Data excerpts
.....
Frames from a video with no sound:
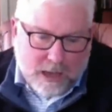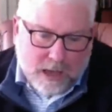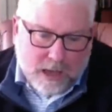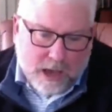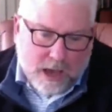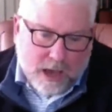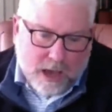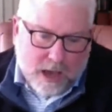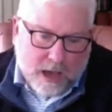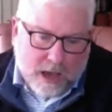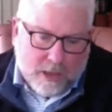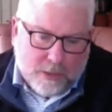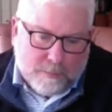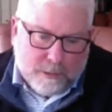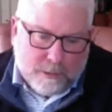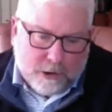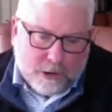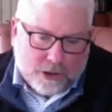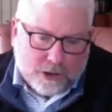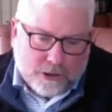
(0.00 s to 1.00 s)
The
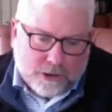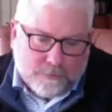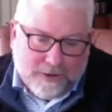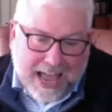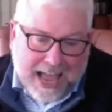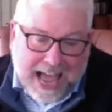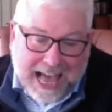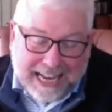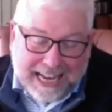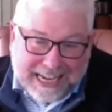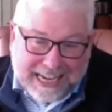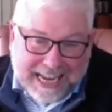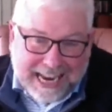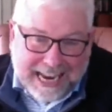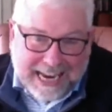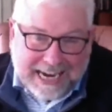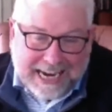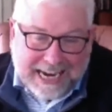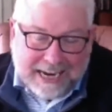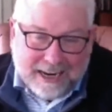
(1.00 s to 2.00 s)
purchase of
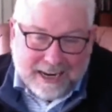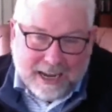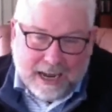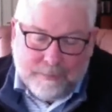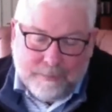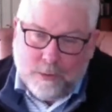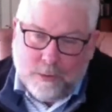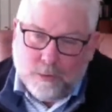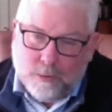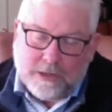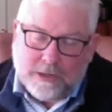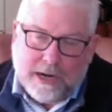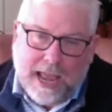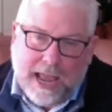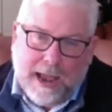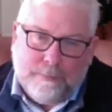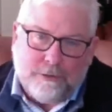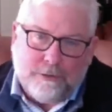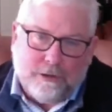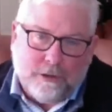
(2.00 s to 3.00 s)
Allegheny, I mean, was an
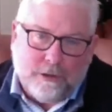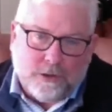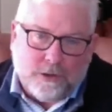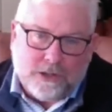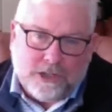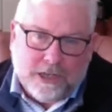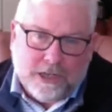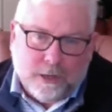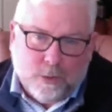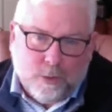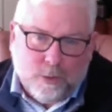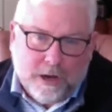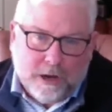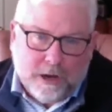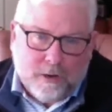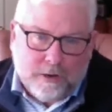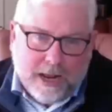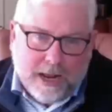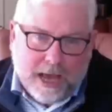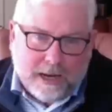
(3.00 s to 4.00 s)
absolute steal. We
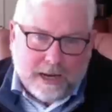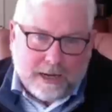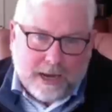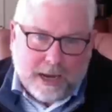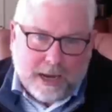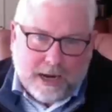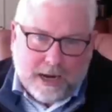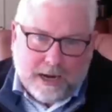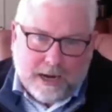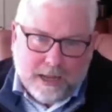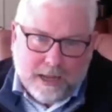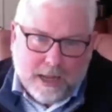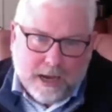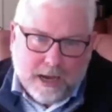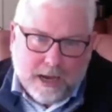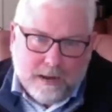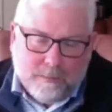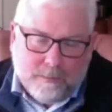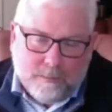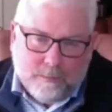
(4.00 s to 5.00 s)
owned Allegheny.
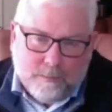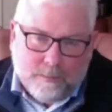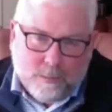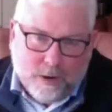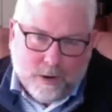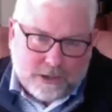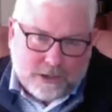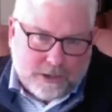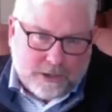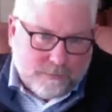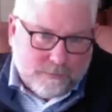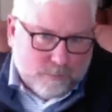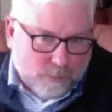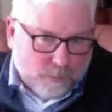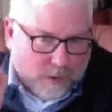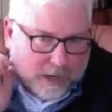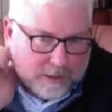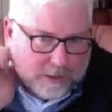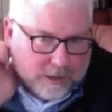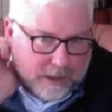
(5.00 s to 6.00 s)

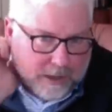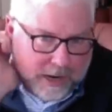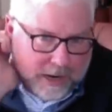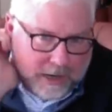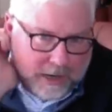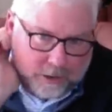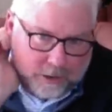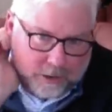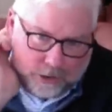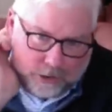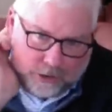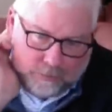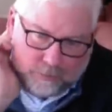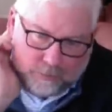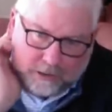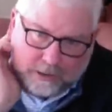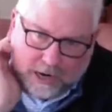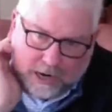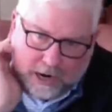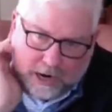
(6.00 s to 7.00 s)
Weston Hicks, who
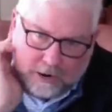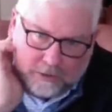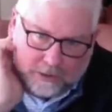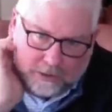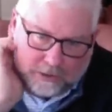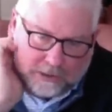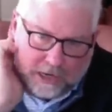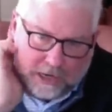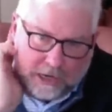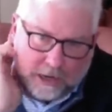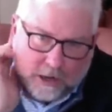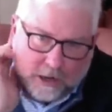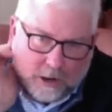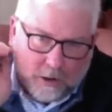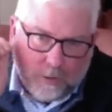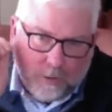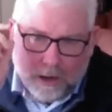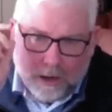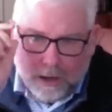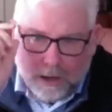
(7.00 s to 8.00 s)
retired as
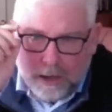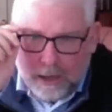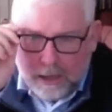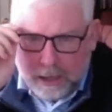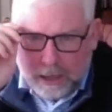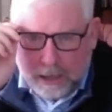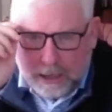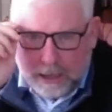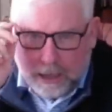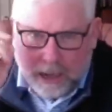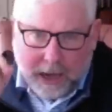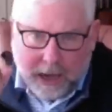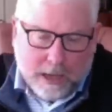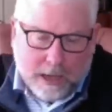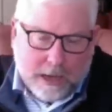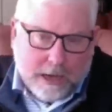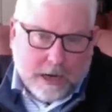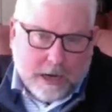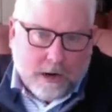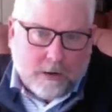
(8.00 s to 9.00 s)
CEO
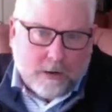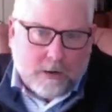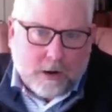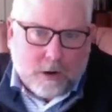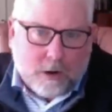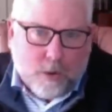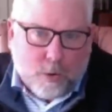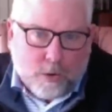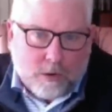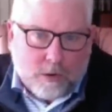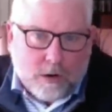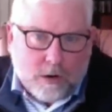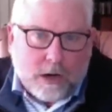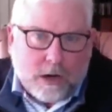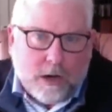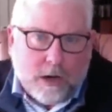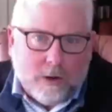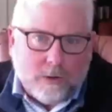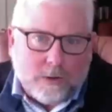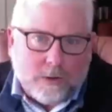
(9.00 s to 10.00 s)
a year and a quarter
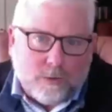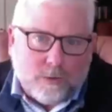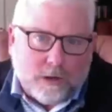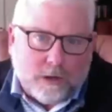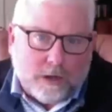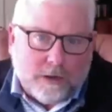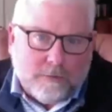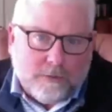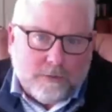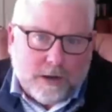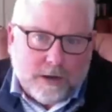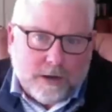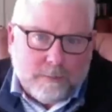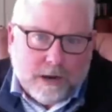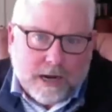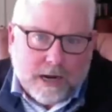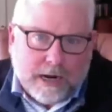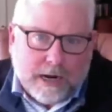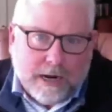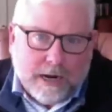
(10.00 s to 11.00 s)
ago, is a really good friend of
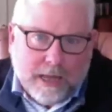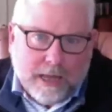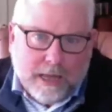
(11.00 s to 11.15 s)
mine.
.....
Problem statement:
The lines from the one holding "(7.00 s to 8.00 s)" through the end of the entries are to be transcribed exactly, both ends included, with the pictures left out.

Finished task:
(7.00 s to 8.00 s)
retired as
(8.00 s to 9.00 s)
CEO
(9.00 s to 10.00 s)
a year and a quarter
(10.00 s to 11.00 s)
ago, is a really good friend of
(11.00 s to 11.15 s)
mine.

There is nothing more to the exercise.